¿Cómo saber si tengo mastitis?

Sep 28, 2020

Dolor y sensibilidad en los pechos y pezones son molestias muy comunes en madres lactantes, en todas las etapas de la lactancia. La mastitis es una infección en la que un tratamiento temprano es crucial para evitar complicaciones. Es importante detectar sus síntomas y utilizar técnicas correctas para prevenirla.

Conocer las posiciones ideales para amamantar y vaciar los pechos en cada toma es muy importante para evitar complicaciones relacionadas a la lactancia materna. Una de estas es la mastitis, una infección mamaria que puede causar mucho dolor en los pechos.

Es normal tener un poco de dolor en los pechos, especialmente al comenzar a amamantar. Sin embargo, la mastitis es una infección que requiere tratamiento inmediato, por lo que debes saber identificarla y diferenciarla con las molestias comunes de la lactancia.

Lactancia y mastitis

La mastitis se produce principalmente por retención de leche, lo que genera un bloqueo de los ductos lácteos durante la lactancia. Esto debido a un vaciado deficiente o una mala técnica de extracción.

Consiste en una congestión excesiva de una o ambas mamas, lo que causa que la piel esté enrojecida, caliente y sensible, y los pechos endurecidos. Puede además conllevar fiebre, escalofríos y dolor lumbar, y tener los pechos muy sensibles al tacto.

Es importante tratar la mastitis apenas creas que la padeces.
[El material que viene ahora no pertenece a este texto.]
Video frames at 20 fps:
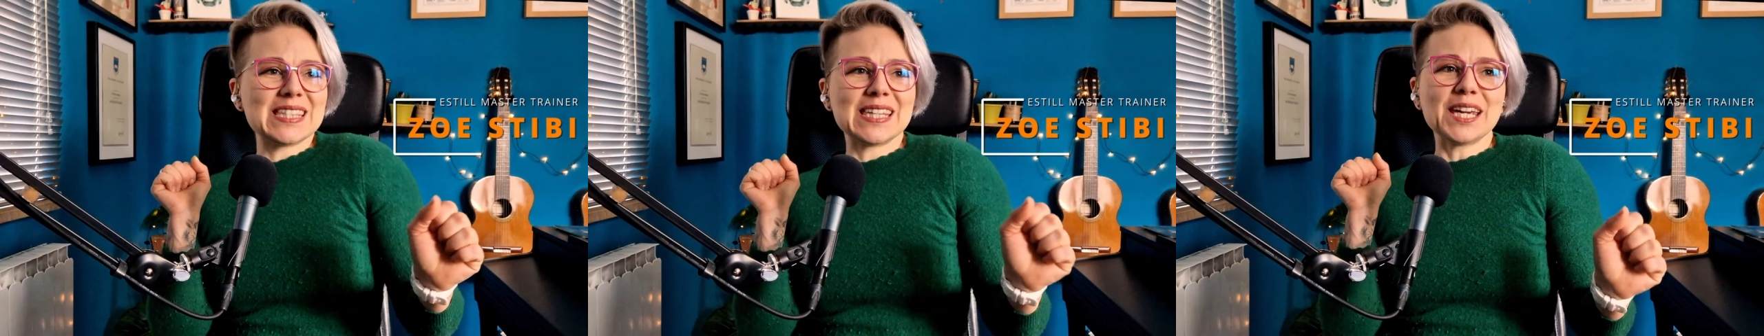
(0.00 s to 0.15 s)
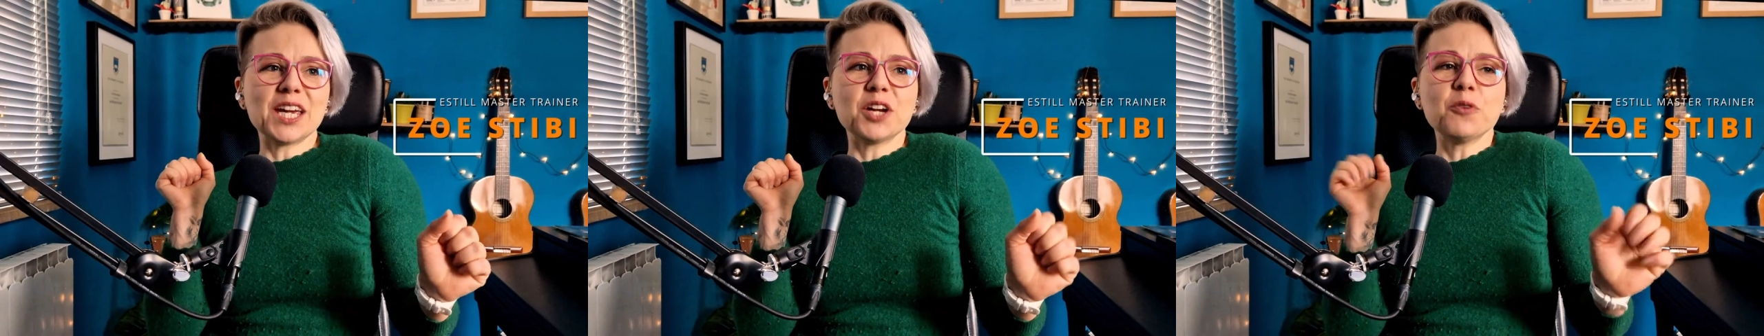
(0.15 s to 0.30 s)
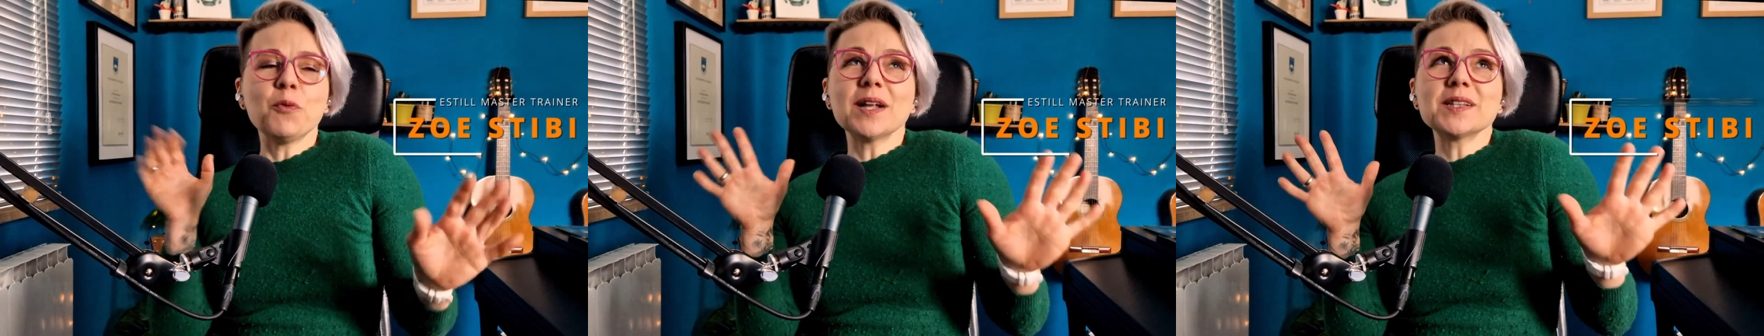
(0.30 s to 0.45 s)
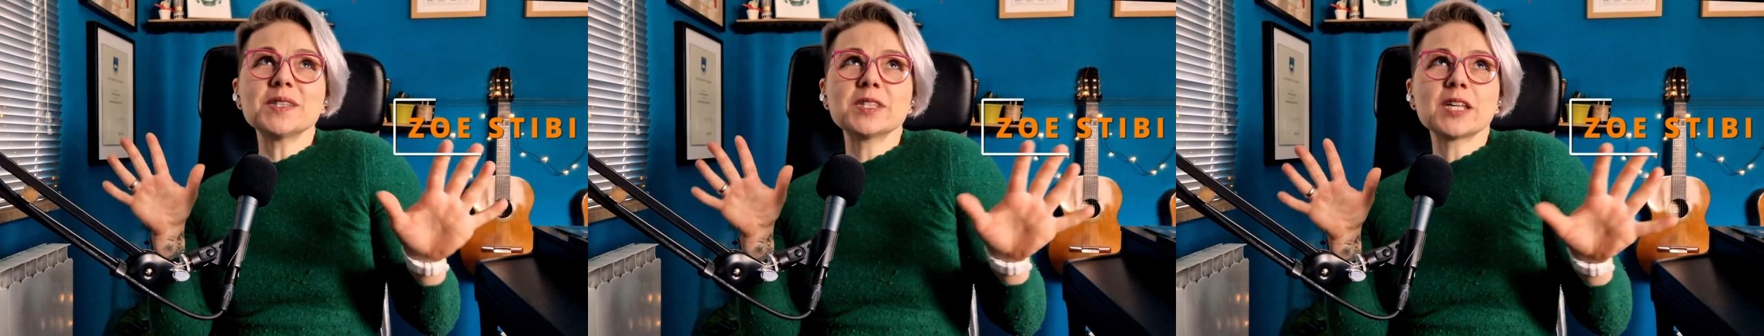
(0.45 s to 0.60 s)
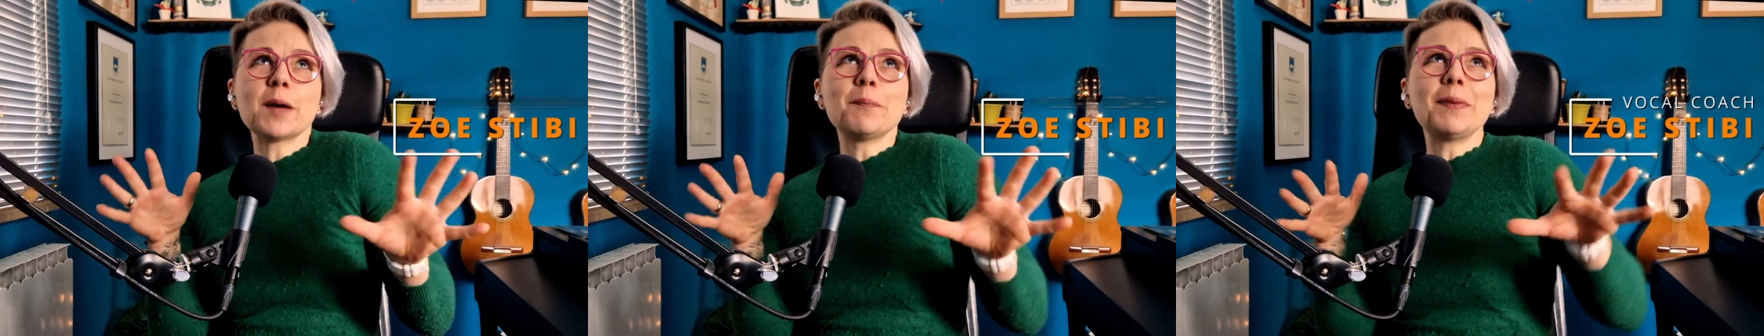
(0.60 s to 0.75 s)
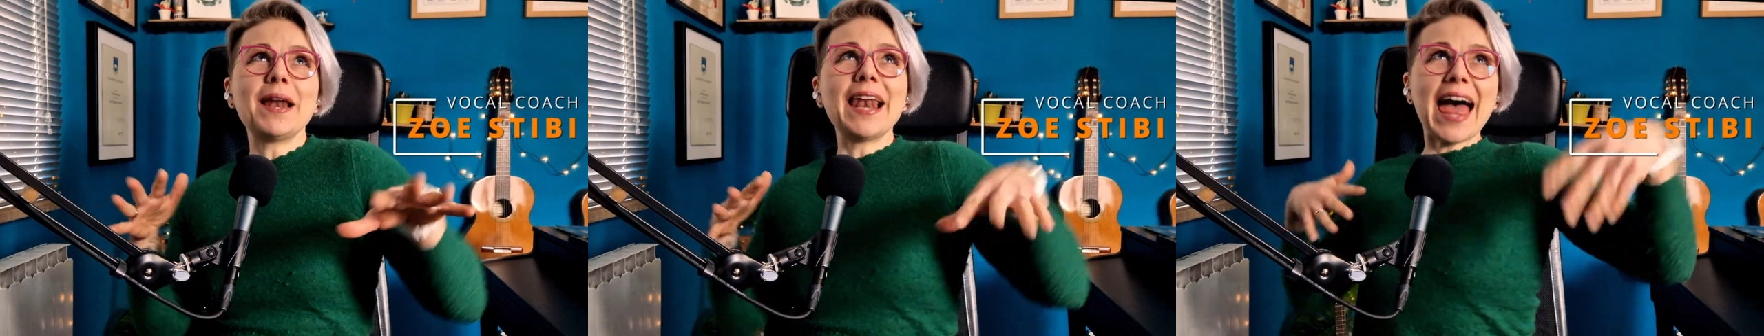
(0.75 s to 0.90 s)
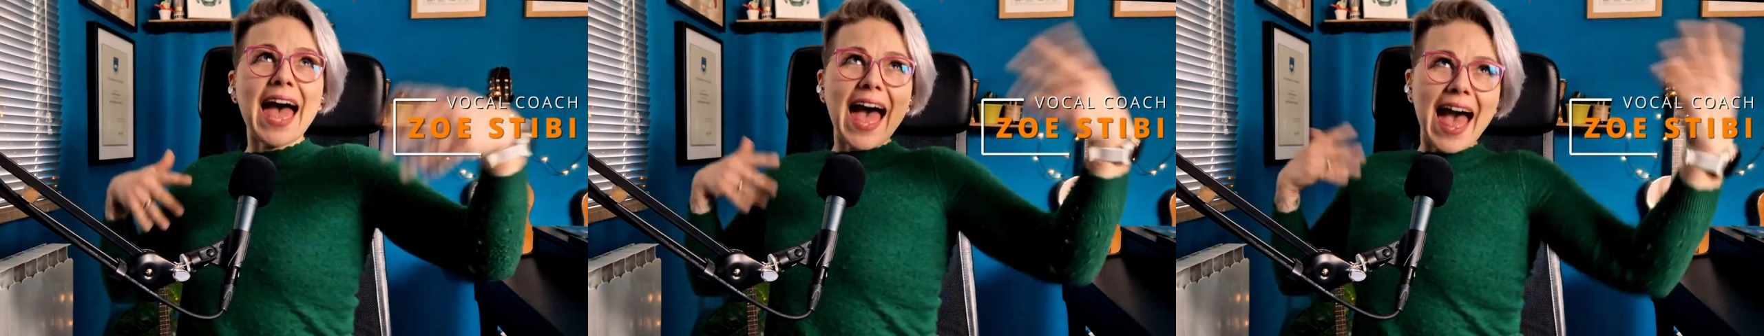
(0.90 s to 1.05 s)
singing What's Up
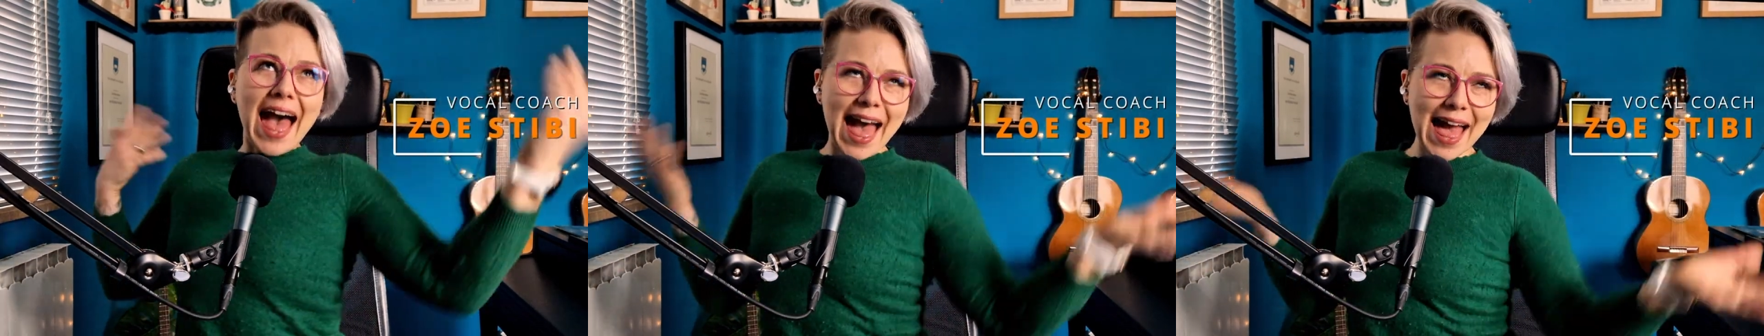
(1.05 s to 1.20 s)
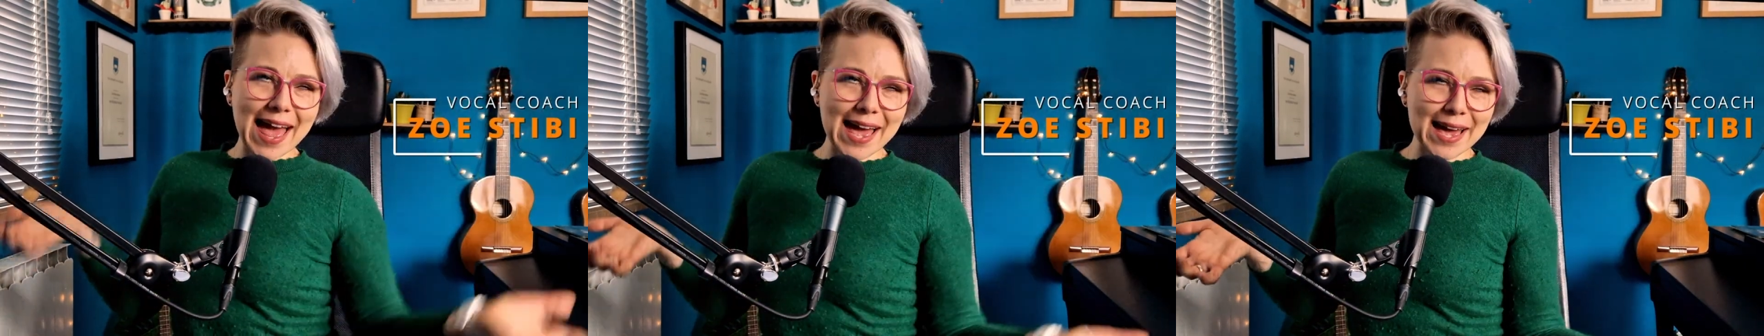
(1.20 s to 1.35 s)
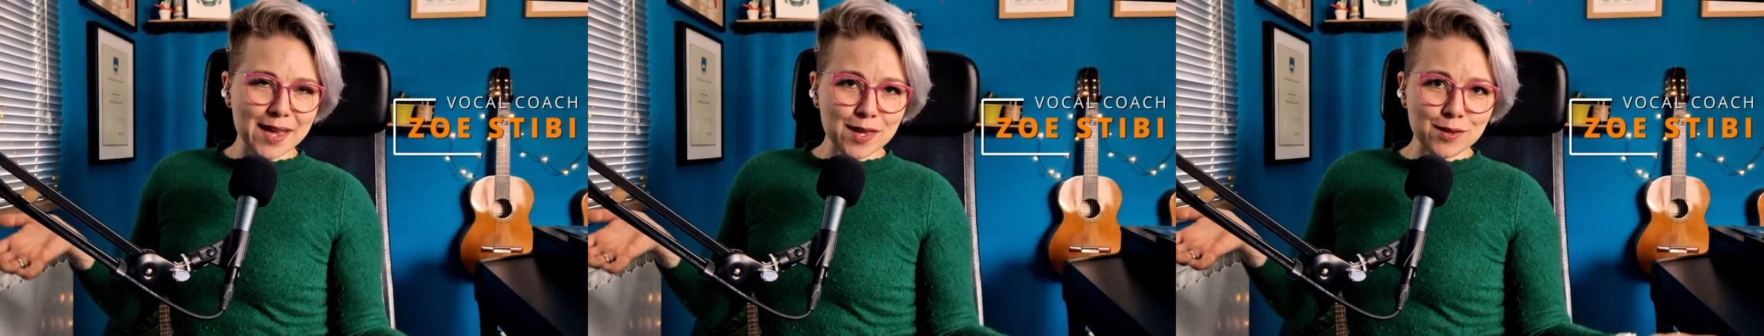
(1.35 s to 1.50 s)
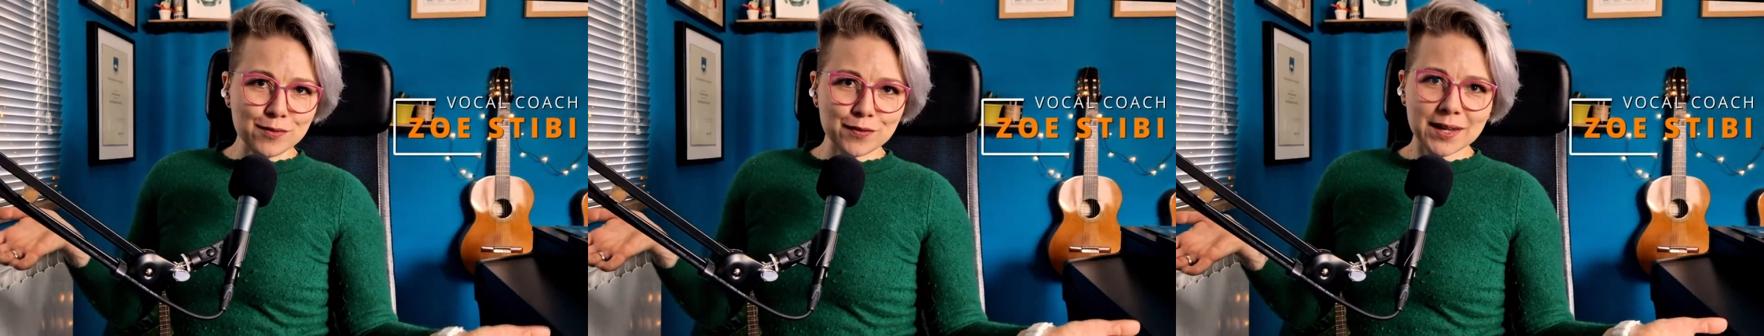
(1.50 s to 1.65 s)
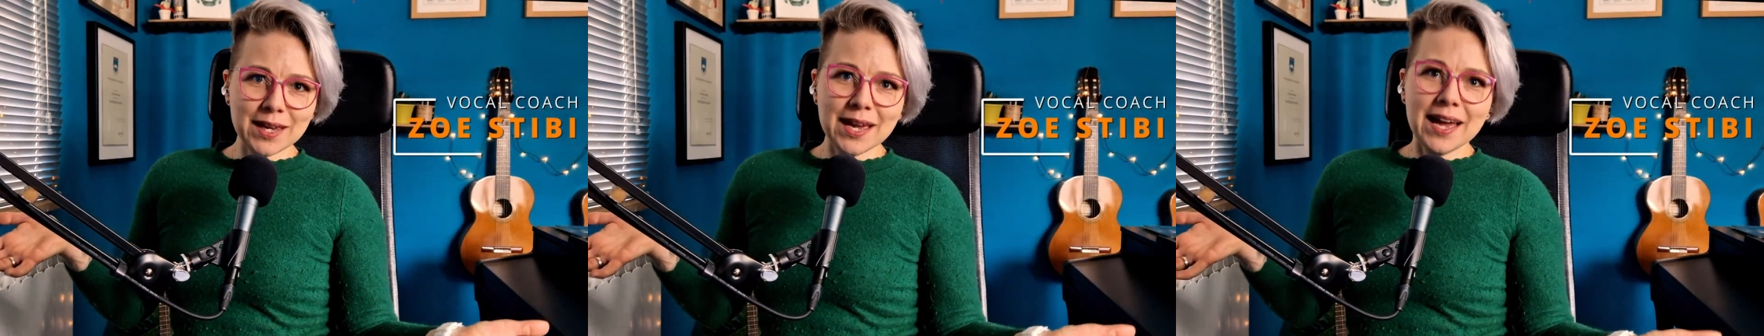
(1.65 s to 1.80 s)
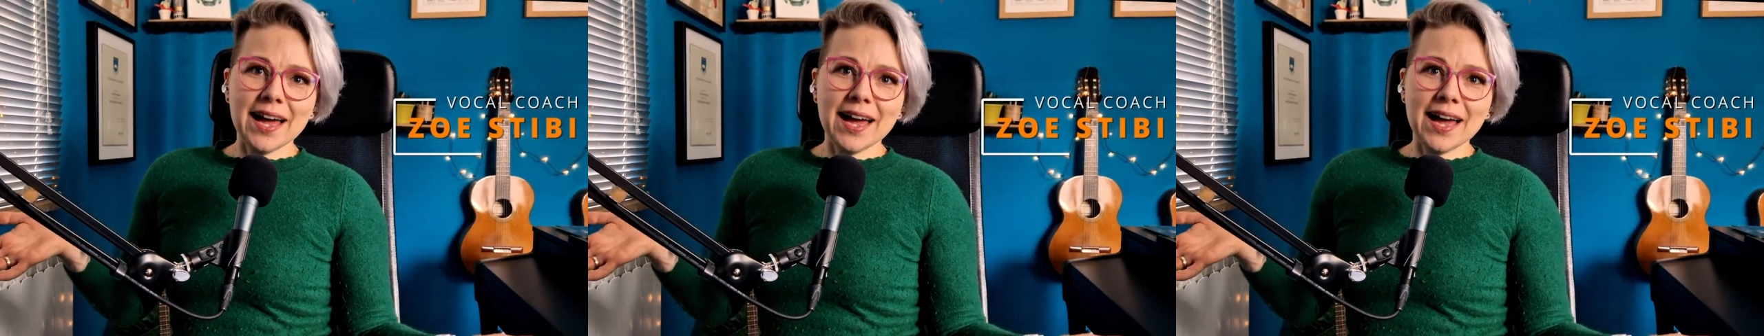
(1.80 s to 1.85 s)
live.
Algunos de sus síntomas son los siguientes:

  • Al principio puede parecerse a un resfriado común.
  • Dolor en los pechos.
  • Sensación de ardor durante la lactancia.
  • Hinchazón.
  • Enrojecimiento.
  • Sensación de calor intenso.
  • Fiebre y escalofríos.

Estos síntomas pueden presentarse en uno o ambos pechos.

Sí se puede amamantar con mastitis, de hecho, la lactancia suele ayudar a resolver el problema más rápidamente. Amamantar con mastitis no causa daños para tu bebé, ya que las propiedades de la leche materna ayudan a proteger a tu bebé de posibles infecciones.

Si crees que tienes mastitis, consulta a tu médico inmediatamente. Si no se trata, puede formar un absceso. 

Causas

Algunas de las causas principales de mastitis suelen ser:

  • Leche materna retenida: si el pecho no se vacía por completo puede “atrapar” leche materna, lo que causa dolor y puede provocar esta infección. 
  • Obstrucción de un conducto de leche: lo que puede causar acumulación y provocar mastitis.
  • Usar un sostén de lactancia demasiado ajustado: puede restringir el flujo de leche.
  • Cansancio y estrés: puede influir en el proceso inflamatorio.
  • Haber tenido mastitis previamente: aumenta el riesgo de mastitis recurrente.
  • Bacterias: aquellas que viven en la piel o boca del bebé pueden ingresar a los conductos de la leche a través de un pezón agrietado.

Cómo prevenir la mastitis

Algunas recomendaciones que pueden ayudar a prevenir la mastitis son:

  • Ofrecer un solo pecho cuando amamanten, y lo vayan alternando cada vez, para asegurar un vaciado correcto.
  • Amamantar a libre demanda, de manera frecuente y sin limitar los tiempos de las tomas. No dejar pasar demasiado tiempo entre tomas.
  • Usar un extractor de leche si no se vacía totalmente el pecho con la succión del bebé.
  • Aplicar calor local con compresas calientes antes de amamantar o extraer para ayudar a vaciar la leche.
  • Asegurar un buen agarre del bebé al pecho.
  • Cambiar de posición al amamantar. Antes de cambiar de pecho, asegurar el vaciado del primero.
  • Consultar con una asesora de lactancia para aprender técnicas correctas para amamantar y resolver posibles dudas. Una lactancia practicada correctamente puede ayudar a resolver la mastitis y evitar el uso de antibióticos.
  • Beber agua de manera frecuente para combatir infecciones.